Work required: Every line below that has the string "from" needs to be copied.

[Stored items]
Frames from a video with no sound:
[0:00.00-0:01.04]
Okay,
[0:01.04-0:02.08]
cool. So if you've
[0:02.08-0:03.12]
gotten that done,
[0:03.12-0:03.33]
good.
...
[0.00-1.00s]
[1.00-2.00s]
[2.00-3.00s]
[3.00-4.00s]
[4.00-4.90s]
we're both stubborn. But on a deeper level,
* * *
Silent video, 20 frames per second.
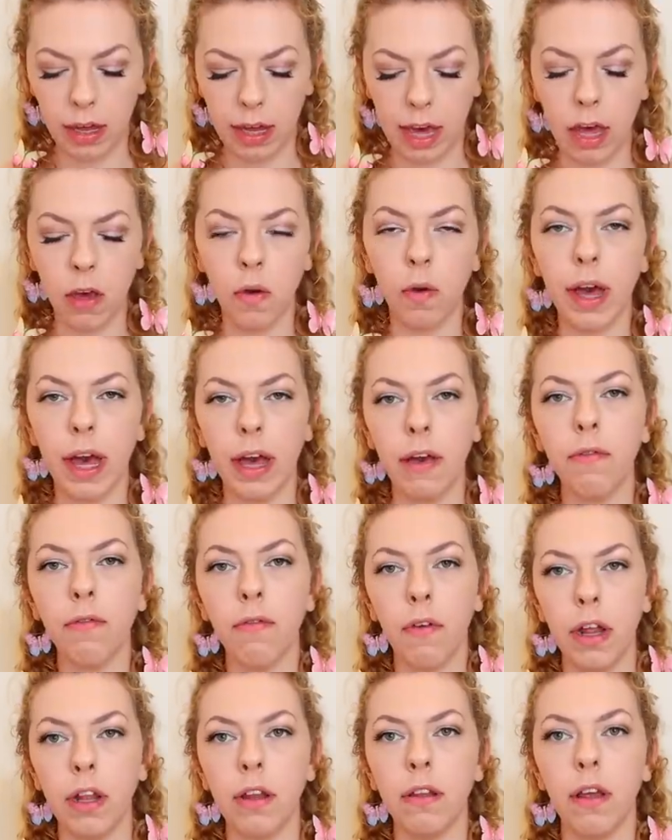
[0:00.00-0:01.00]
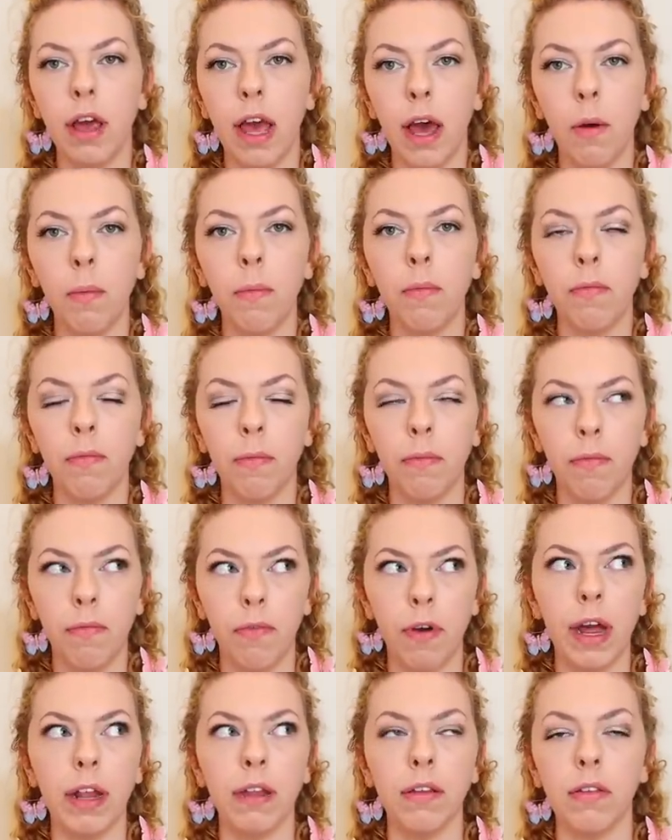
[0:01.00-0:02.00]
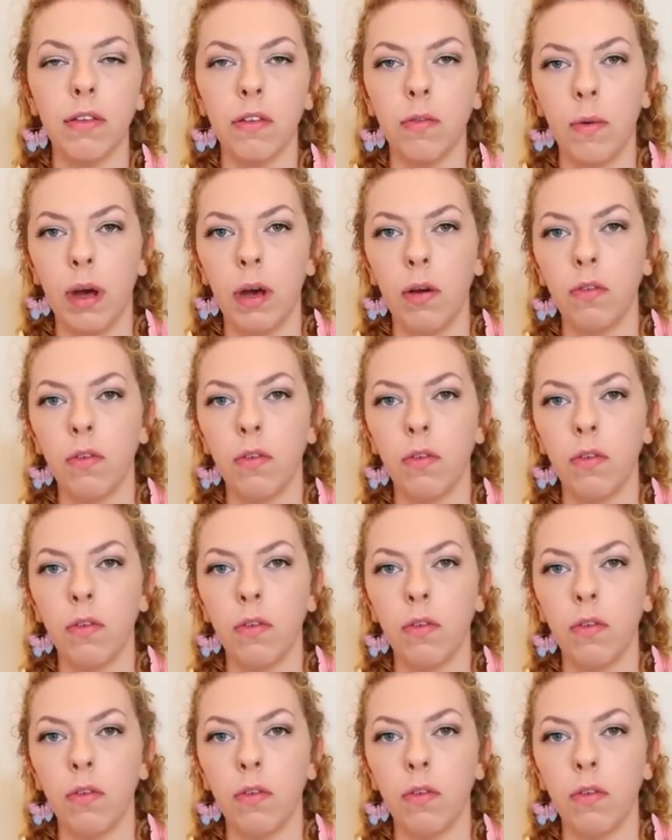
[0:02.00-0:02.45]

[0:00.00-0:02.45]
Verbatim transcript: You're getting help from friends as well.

Exercise solution:
Frames from a video with no sound:
Verbatim transcript: You're getting help from friends as well.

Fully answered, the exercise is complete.